Record extracts:
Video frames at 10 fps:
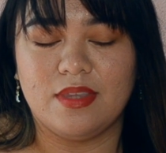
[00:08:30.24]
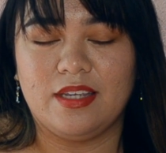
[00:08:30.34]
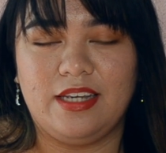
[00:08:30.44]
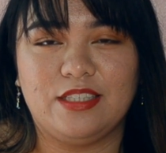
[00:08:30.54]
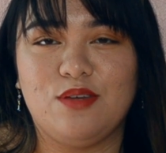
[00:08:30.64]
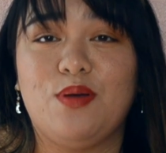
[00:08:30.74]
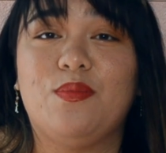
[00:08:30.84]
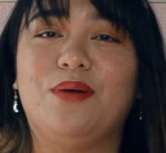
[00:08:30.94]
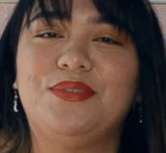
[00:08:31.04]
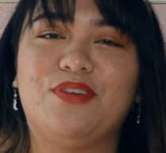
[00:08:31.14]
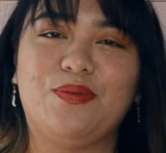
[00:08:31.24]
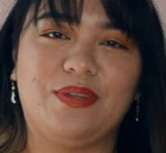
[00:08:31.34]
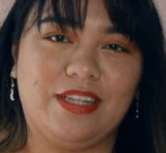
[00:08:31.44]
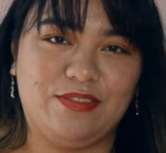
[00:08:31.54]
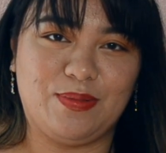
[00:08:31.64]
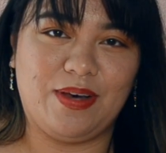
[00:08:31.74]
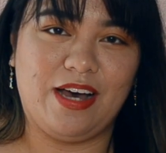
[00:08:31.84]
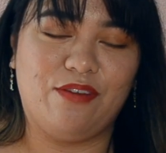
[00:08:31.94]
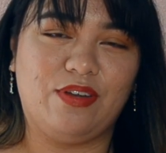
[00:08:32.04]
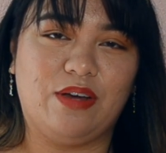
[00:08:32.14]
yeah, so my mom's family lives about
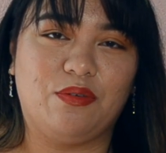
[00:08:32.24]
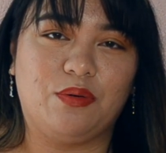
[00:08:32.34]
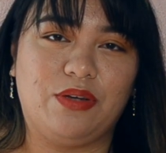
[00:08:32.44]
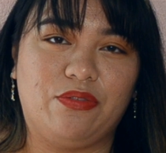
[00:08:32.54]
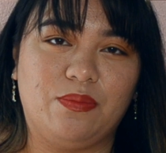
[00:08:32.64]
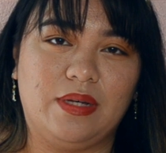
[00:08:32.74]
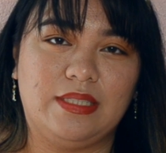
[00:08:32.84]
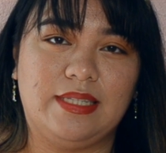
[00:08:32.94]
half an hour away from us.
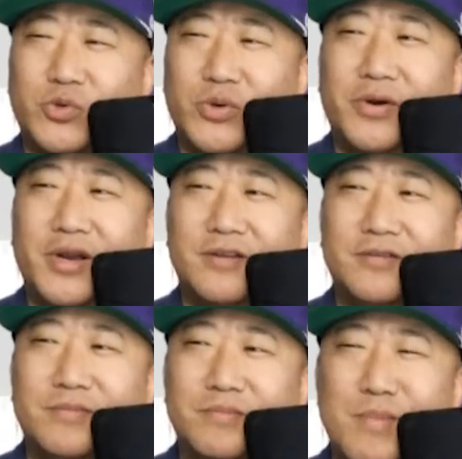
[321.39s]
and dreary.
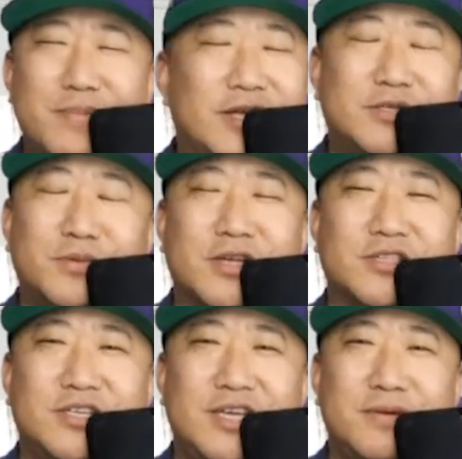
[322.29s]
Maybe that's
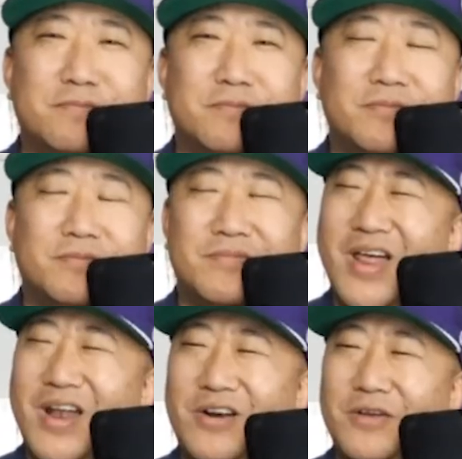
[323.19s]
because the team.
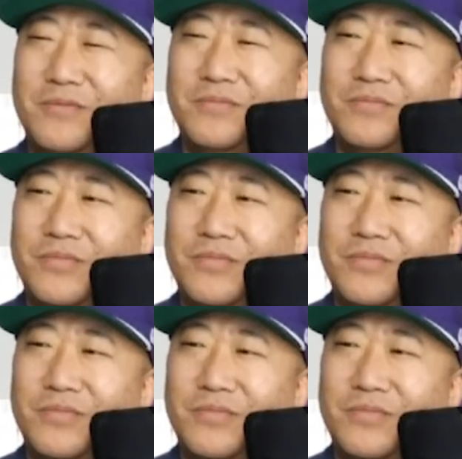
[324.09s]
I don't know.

Task details: Whatever lies between the first line of the data and the line holding "[00:08:32.64]", inclusive, should be repeated exactly, apart from the pictures.

Answer for the task:
Video frames at 10 fps:
[00:08:30.24]
[00:08:30.34]
[00:08:30.44]
[00:08:30.54]
[00:08:30.64]
[00:08:30.74]
[00:08:30.84]
[00:08:30.94]
[00:08:31.04]
[00:08:31.14]
[00:08:31.24]
[00:08:31.34]
[00:08:31.44]
[00:08:31.54]
[00:08:31.64]
[00:08:31.74]
[00:08:31.84]
[00:08:31.94]
[00:08:32.04]
[00:08:32.14]
yeah, so my mom's family lives about
[00:08:32.24]
[00:08:32.34]
[00:08:32.44]
[00:08:32.54]
[00:08:32.64]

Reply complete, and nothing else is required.